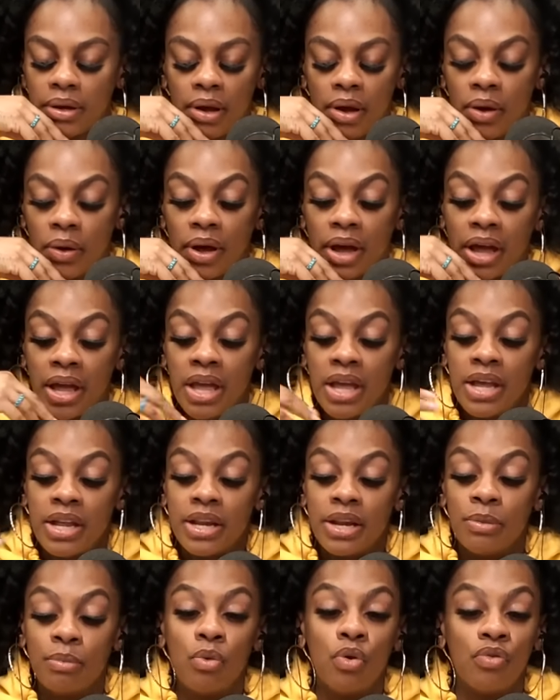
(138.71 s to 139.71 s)
Okay,
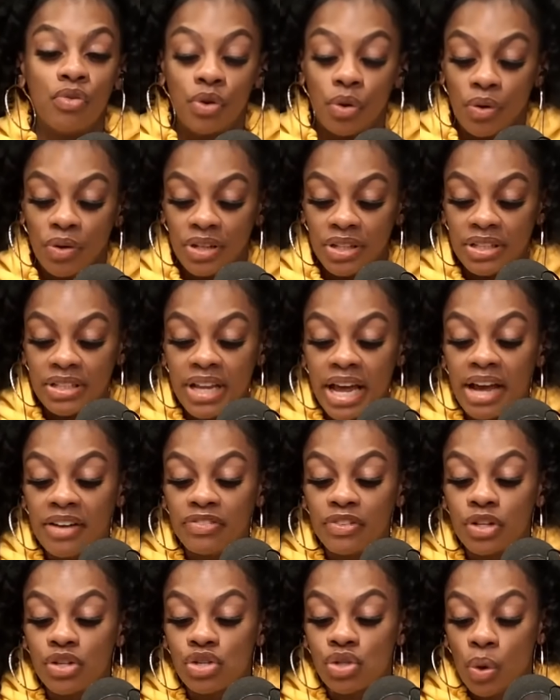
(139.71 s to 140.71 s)
moving on.
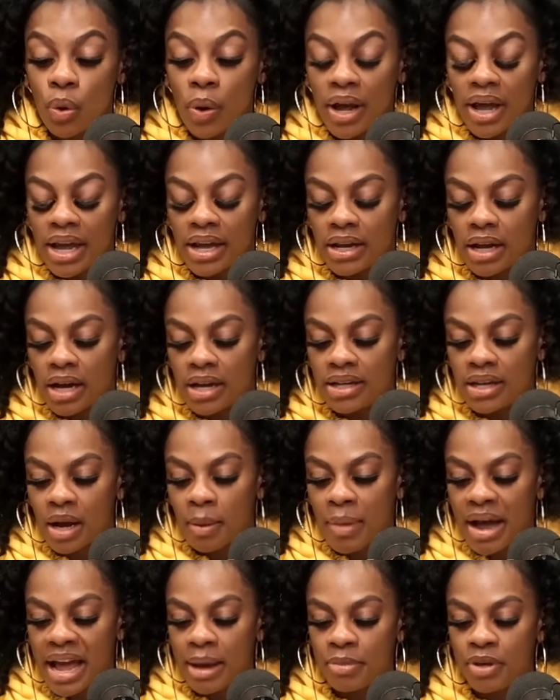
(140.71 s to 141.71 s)
Daphne Joy and uh, Young
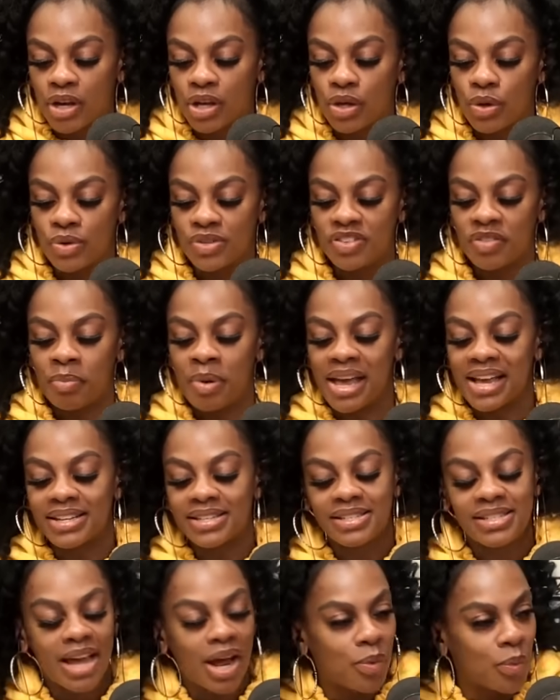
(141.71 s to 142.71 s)
Miami accused of being
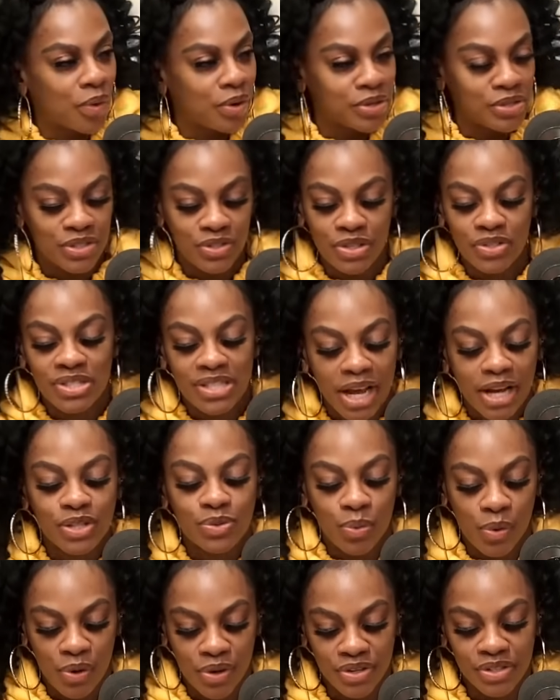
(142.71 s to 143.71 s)
sex workers, sex
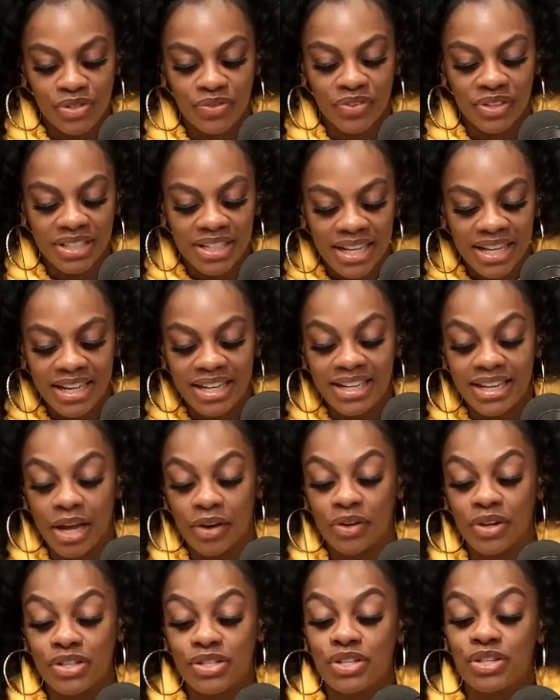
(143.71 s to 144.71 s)
workers for Diddy.
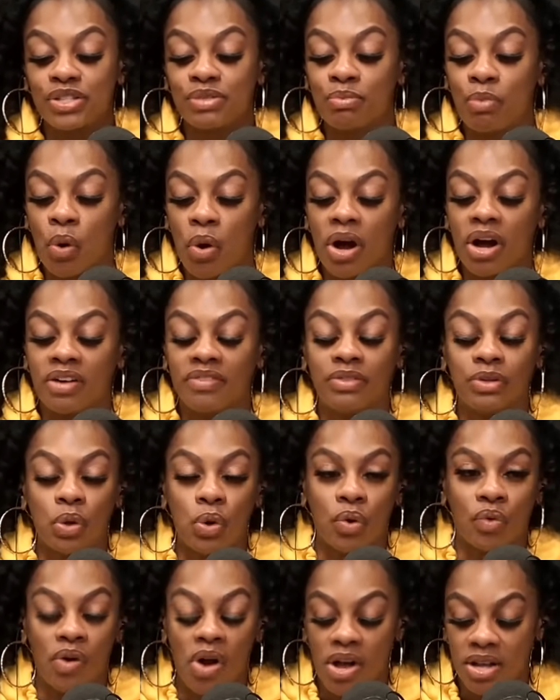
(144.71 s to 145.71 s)
Now, this is more of
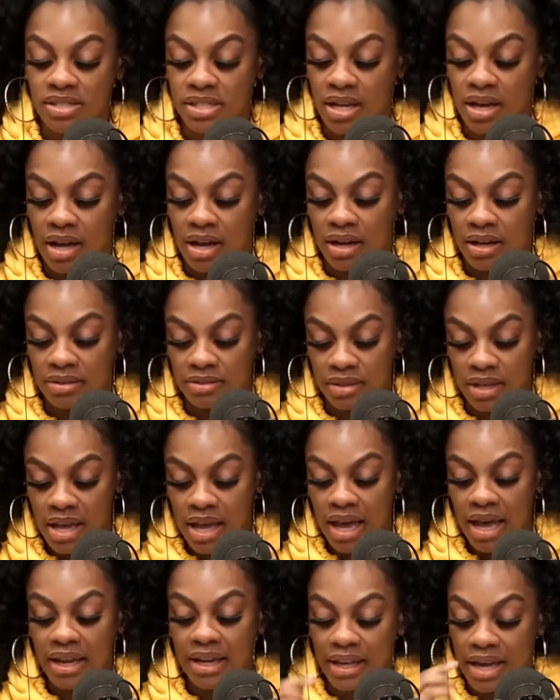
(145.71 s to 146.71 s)
Lil Rod's uh,
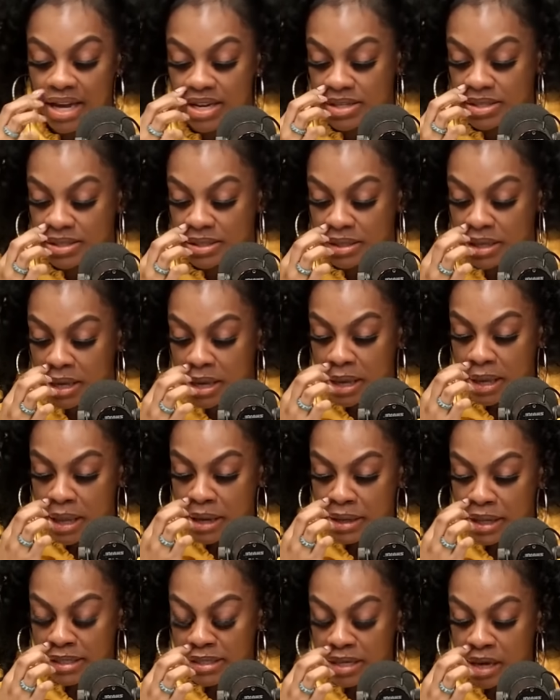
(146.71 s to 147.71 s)
allegations
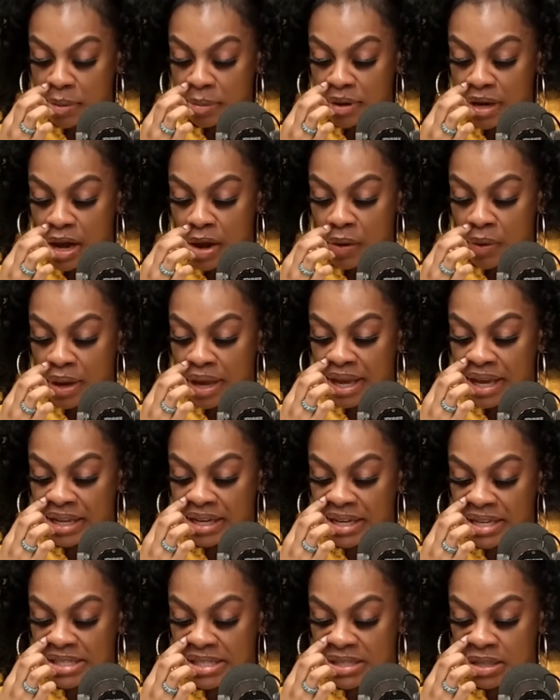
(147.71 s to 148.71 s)
that's coming out.
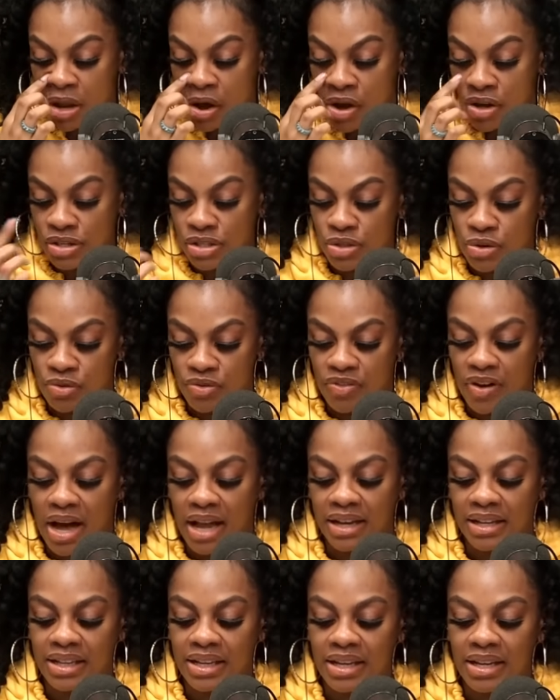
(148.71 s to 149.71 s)
In his lawsuit
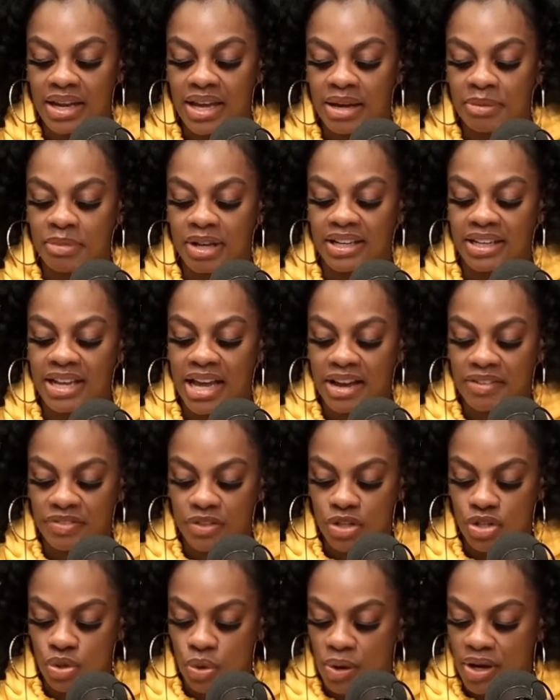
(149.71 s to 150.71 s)
filing, he claimed that
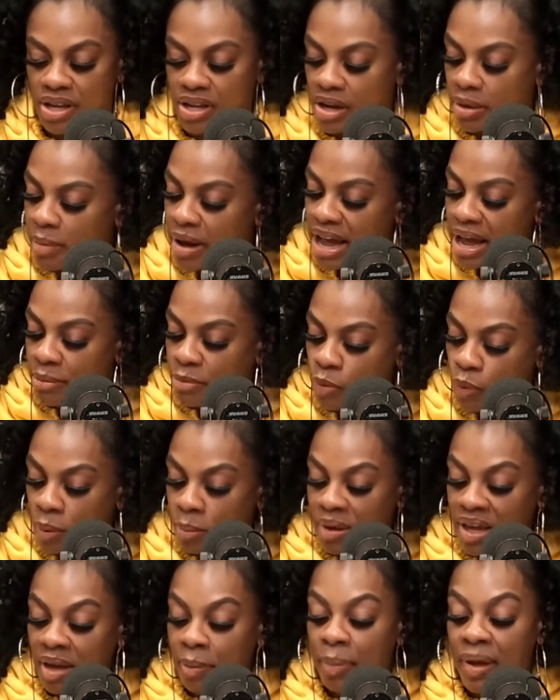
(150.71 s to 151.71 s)
Daphne Joy and Young Miami were
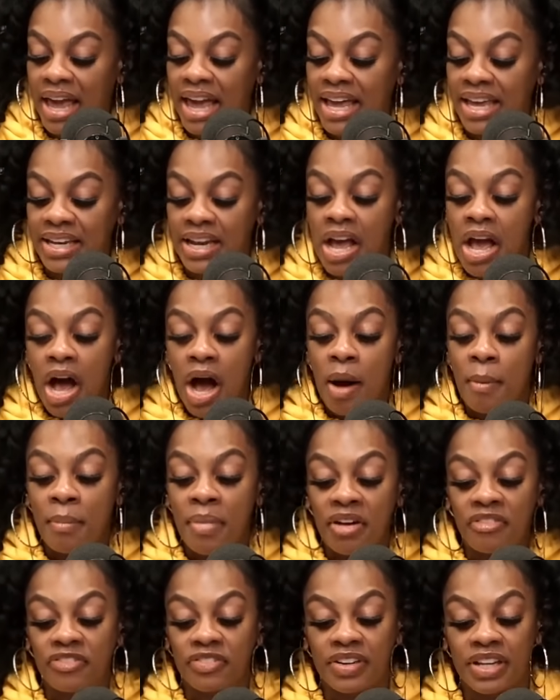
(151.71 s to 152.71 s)
being paid a
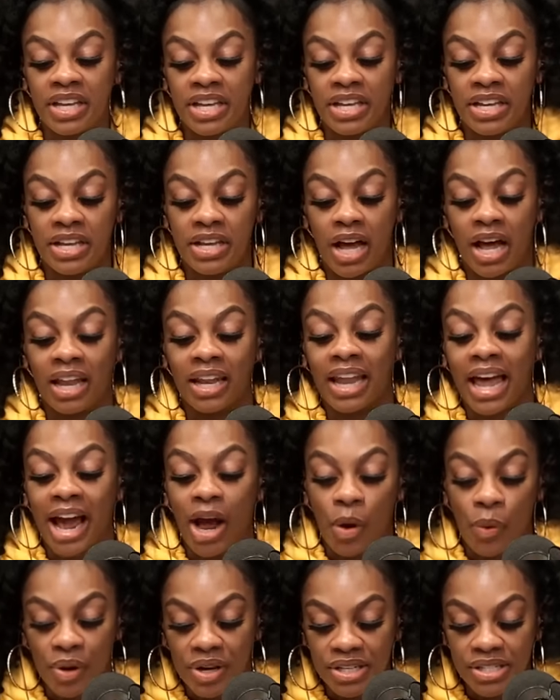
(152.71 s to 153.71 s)
monthly
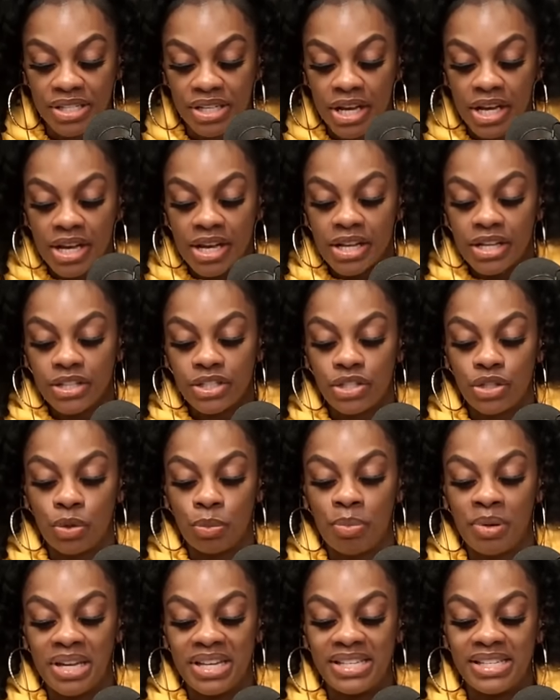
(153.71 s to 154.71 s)
allowance to
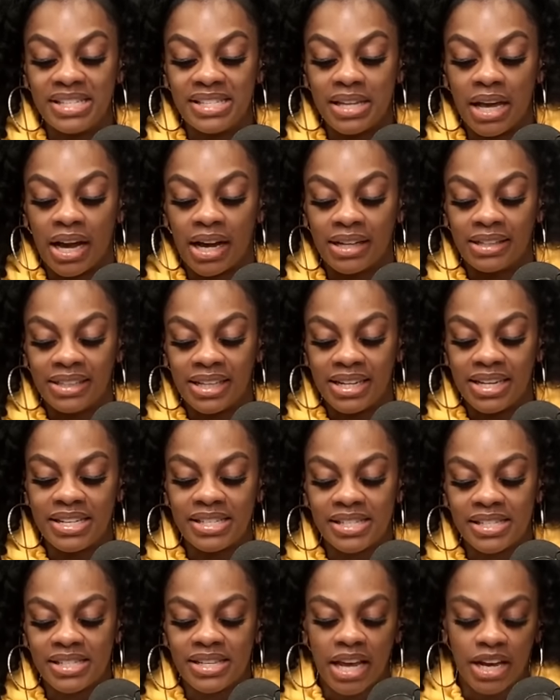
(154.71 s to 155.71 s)
be uh, Diddy's
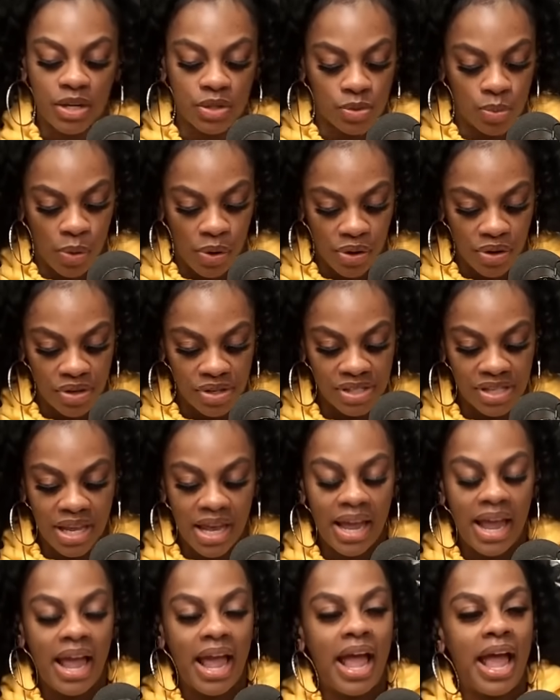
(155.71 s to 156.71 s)
sex workers.
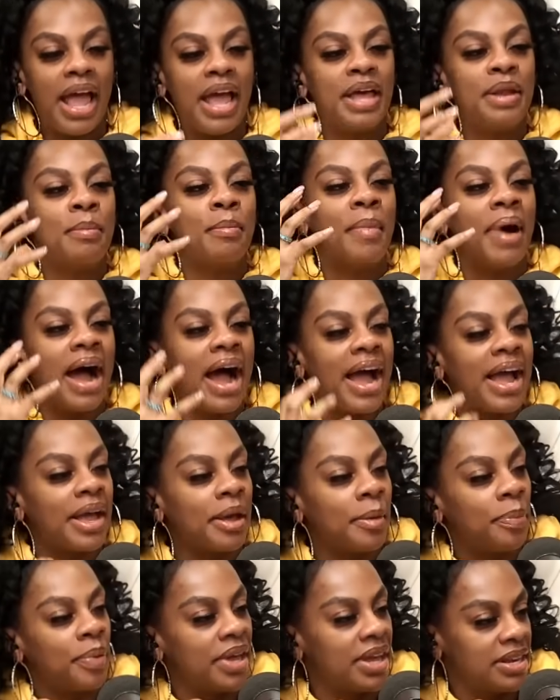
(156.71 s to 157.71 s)
In my
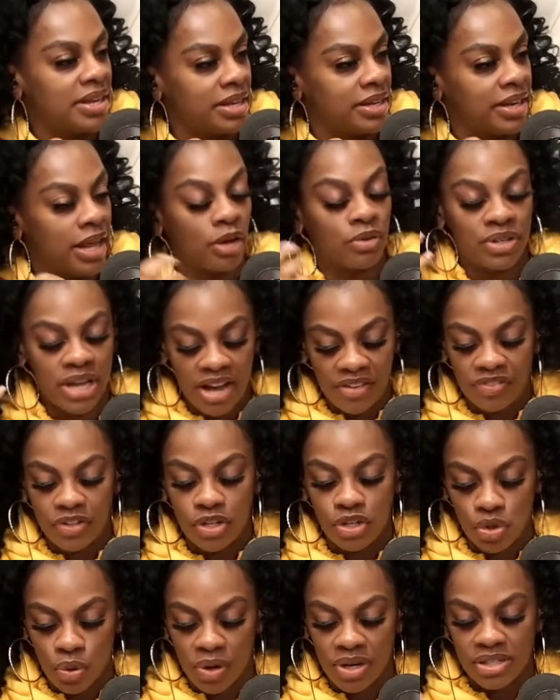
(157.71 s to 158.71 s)
opinion, now Daphne
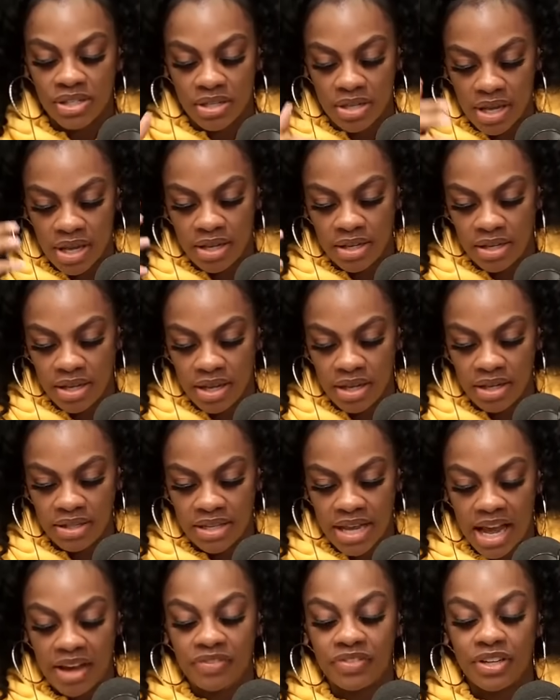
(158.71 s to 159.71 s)
Joy is uh,
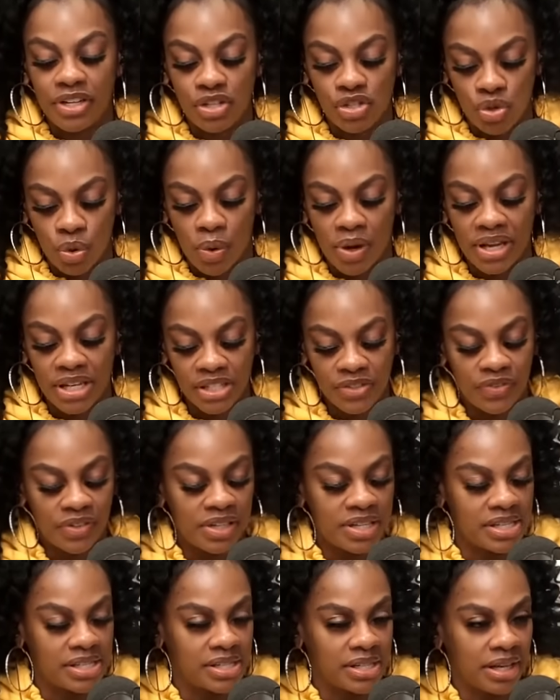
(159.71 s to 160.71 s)
Daphne Joy is
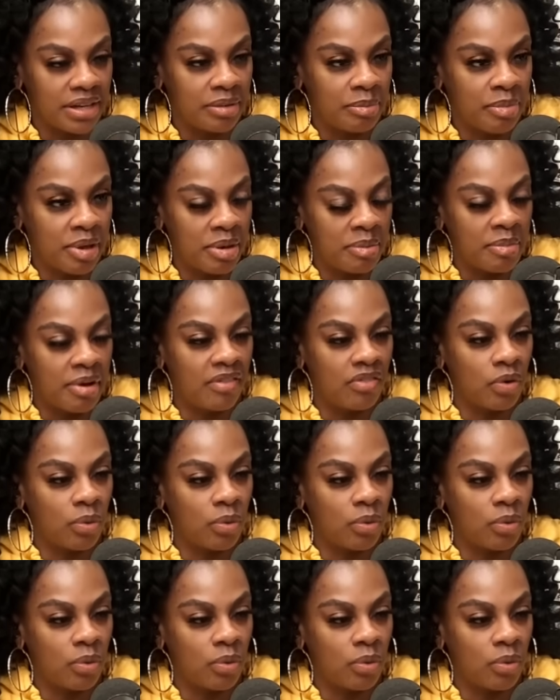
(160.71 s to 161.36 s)
fifty Cent baby mama,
• • •
*Exercise brief*: Faithful copy, images left out: write out every line of data.

*Answer box*:
(138.71 s to 139.71 s)
Okay,
(139.71 s to 140.71 s)
moving on.
(140.71 s to 141.71 s)
Daphne Joy and uh, Young
(141.71 s to 142.71 s)
Miami accused of being
(142.71 s to 143.71 s)
sex workers, sex
(143.71 s to 144.71 s)
workers for Diddy.
(144.71 s to 145.71 s)
Now, this is more of
(145.71 s to 146.71 s)
Lil Rod's uh,
(146.71 s to 147.71 s)
allegations
(147.71 s to 148.71 s)
that's coming out.
(148.71 s to 149.71 s)
In his lawsuit
(149.71 s to 150.71 s)
filing, he claimed that
(150.71 s to 151.71 s)
Daphne Joy and Young Miami were
(151.71 s to 152.71 s)
being paid a
(152.71 s to 153.71 s)
monthly
(153.71 s to 154.71 s)
allowance to
(154.71 s to 155.71 s)
be uh, Diddy's
(155.71 s to 156.71 s)
sex workers.
(156.71 s to 157.71 s)
In my
(157.71 s to 158.71 s)
opinion, now Daphne
(158.71 s to 159.71 s)
Joy is uh,
(159.71 s to 160.71 s)
Daphne Joy is
(160.71 s to 161.36 s)
fifty Cent baby mama,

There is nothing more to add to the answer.